終末世界のお嬢ネキ

高城 拓

鉄薔薇公女イングリッド

 目には青葉、山ホトトギス、初鰹。

 いつの時代の歌であったか、はたまたどの世界の詩であったか。

 初夏の爽やかな暑気を感じさせるセンリューであるが、残念ながらこの世界にそのようなものは永遠になくなってしまった。


「汚物は消毒! ですわッッッ!!!」


 炎天下。

 赤焼けた大地に若い女の声が響き渡る。

 ゴウと炎がほとばしり、分厚い土塁の下に群がる生きた屍体の群れを焼き払う。

 炎は女の背負った二本の大きな金属の筒につながった管から放たれていた。

 土塁──いやよく見れば傾斜をもたせて土を盛った分厚い石造りの城壁──の上部には、同様のものを背負った男女が等間隔に並び、同様の作業に従事していた。

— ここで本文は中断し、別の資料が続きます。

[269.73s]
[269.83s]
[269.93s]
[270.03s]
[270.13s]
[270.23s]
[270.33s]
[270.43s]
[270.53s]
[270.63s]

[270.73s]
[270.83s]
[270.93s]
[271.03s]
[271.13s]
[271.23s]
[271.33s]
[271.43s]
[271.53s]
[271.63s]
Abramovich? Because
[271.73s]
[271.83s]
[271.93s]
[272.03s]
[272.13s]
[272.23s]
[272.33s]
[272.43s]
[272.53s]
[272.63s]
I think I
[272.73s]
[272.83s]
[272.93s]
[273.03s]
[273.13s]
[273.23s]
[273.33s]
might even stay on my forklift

 男女たちの衣服は一見して麻か木綿と知れ、板金鎧や鎖帷子を身にまとうものも少なくない。

 一方で燃やされる生きた屍体──ゾンビたちは色とりどりの見たこともない生地の衣服を身に着けていた。中には頭髪を刈り上げ一本の畝のように残し、革やわけのわからない廃材で作られた鎧のようなものを着こんでいるものの姿も見受けられる。

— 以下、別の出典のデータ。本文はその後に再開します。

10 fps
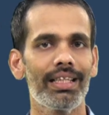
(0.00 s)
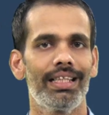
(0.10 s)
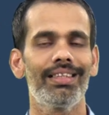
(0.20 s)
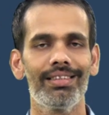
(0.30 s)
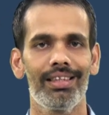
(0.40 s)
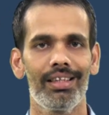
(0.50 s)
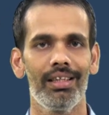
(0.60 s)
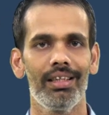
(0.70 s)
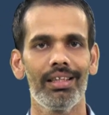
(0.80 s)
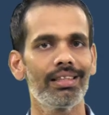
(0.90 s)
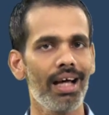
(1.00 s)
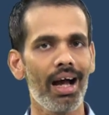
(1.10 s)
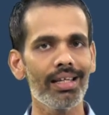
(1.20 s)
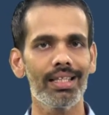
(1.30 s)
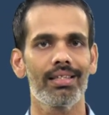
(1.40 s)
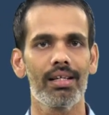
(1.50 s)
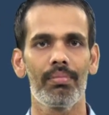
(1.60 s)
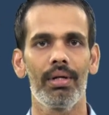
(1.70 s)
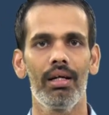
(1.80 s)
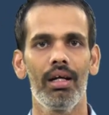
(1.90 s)
necessary, it is
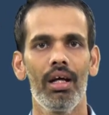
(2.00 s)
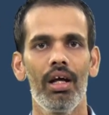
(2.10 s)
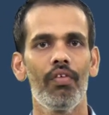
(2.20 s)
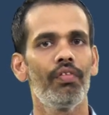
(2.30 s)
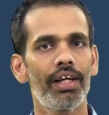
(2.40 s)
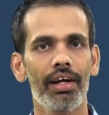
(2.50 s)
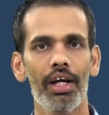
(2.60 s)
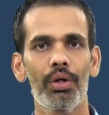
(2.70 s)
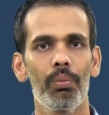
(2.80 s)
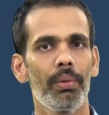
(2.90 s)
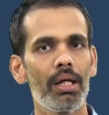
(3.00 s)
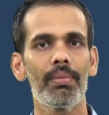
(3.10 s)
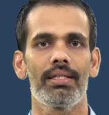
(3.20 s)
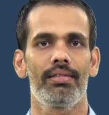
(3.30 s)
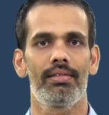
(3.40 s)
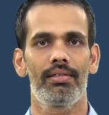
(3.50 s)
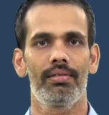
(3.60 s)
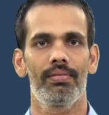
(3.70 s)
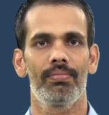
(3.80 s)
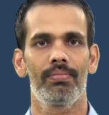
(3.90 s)
undesirable, we try to minimize it.
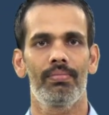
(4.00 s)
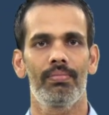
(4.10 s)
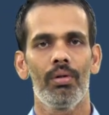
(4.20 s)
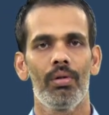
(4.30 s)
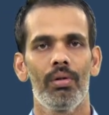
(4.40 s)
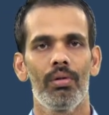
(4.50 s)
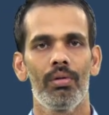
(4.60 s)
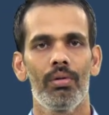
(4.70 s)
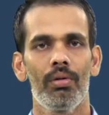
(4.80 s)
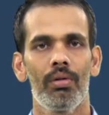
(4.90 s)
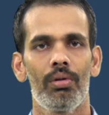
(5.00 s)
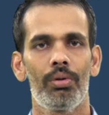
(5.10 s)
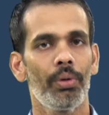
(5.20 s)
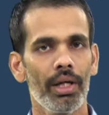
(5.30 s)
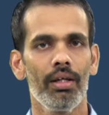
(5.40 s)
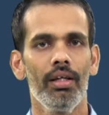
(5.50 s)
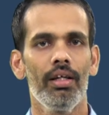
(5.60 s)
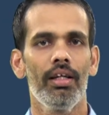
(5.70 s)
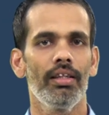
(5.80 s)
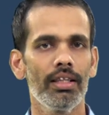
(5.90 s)
Today
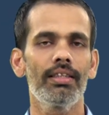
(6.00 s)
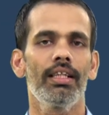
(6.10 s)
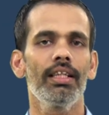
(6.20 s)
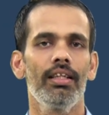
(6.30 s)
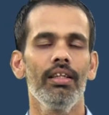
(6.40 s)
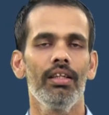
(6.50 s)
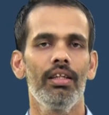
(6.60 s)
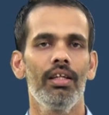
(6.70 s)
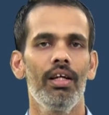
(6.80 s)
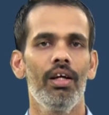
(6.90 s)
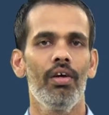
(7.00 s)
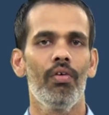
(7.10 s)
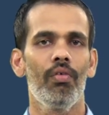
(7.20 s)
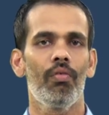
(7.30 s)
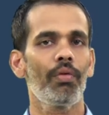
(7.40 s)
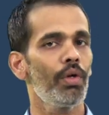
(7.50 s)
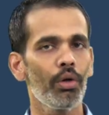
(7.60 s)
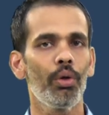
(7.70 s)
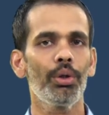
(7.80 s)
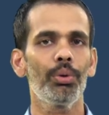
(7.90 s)
in this session, what we are
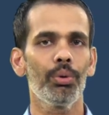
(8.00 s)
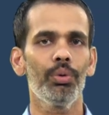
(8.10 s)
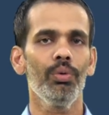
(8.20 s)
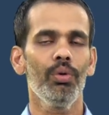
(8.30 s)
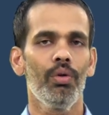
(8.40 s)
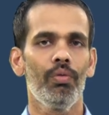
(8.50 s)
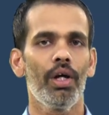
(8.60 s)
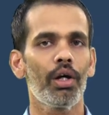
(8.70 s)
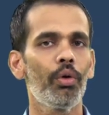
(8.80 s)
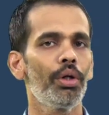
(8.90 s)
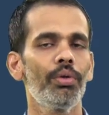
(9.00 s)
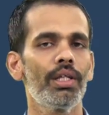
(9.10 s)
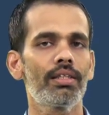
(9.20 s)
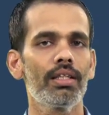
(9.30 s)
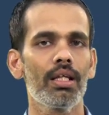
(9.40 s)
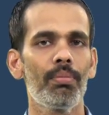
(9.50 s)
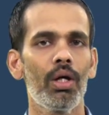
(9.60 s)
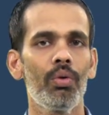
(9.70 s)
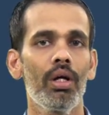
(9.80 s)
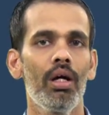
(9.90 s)
going to do, we are going to discuss
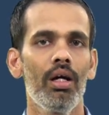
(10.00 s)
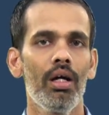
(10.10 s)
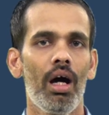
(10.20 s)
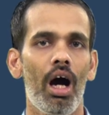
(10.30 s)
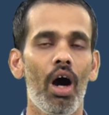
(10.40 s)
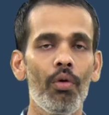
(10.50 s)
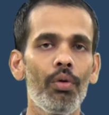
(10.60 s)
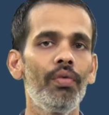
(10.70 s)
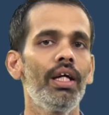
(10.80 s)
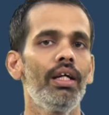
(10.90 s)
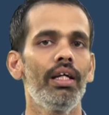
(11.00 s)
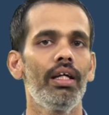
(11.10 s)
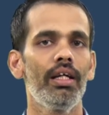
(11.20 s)
about how do we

 それからわかるものは、文明度の違い、とでも言うべきか。


 ゾンビたちはバチバチと音を立て、蠢きながら燃えていく。

 女はそれをつまらなさそうに眺めている。


 女の名はエストレイア公爵公女イングリッド。

 イングリッドは、鋼でできた薔薇のごとき娘である。

 背は高く八尺を超え、オークの血を引くその身は幅も厚みもまた密度も、右に出るものこれになし。つまりおっぱい腹筋おしりふとももふくらはぎ。

 剣を取らば飛ぶ羽虫を切り落とし、槍を持たさば馬二頭を貫き、弓鉄砲の上手としても諸国に遠く名を馳せた。

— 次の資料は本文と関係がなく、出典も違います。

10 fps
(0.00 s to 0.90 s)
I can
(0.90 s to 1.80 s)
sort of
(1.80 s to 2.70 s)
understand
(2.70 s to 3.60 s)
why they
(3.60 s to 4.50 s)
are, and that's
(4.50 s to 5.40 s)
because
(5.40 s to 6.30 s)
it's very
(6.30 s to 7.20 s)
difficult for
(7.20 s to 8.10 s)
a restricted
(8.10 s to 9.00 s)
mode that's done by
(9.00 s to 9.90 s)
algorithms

 鎧櫃を担いで日に十里歩くことなど当たり前、十人の騎士を相手に乱取り稽古を汗一つかかずに行い、馬で遠出したかと思わば夕刻に大角鹿を担いで帰ってくるなど日常茶飯事であった。


 しからばと詩吟をもって挑んだ者もいたが、公女の朗々と吟じるいささか強い野趣の詩、その中の繊細な描写に心を打たれ、筆を折って帰る有様。

 計数、錬金、魔術にも長け、長笛、鉄弦琴、戦太鼓を持たせれば兵や若武者の血潮を熱くたぎらせる。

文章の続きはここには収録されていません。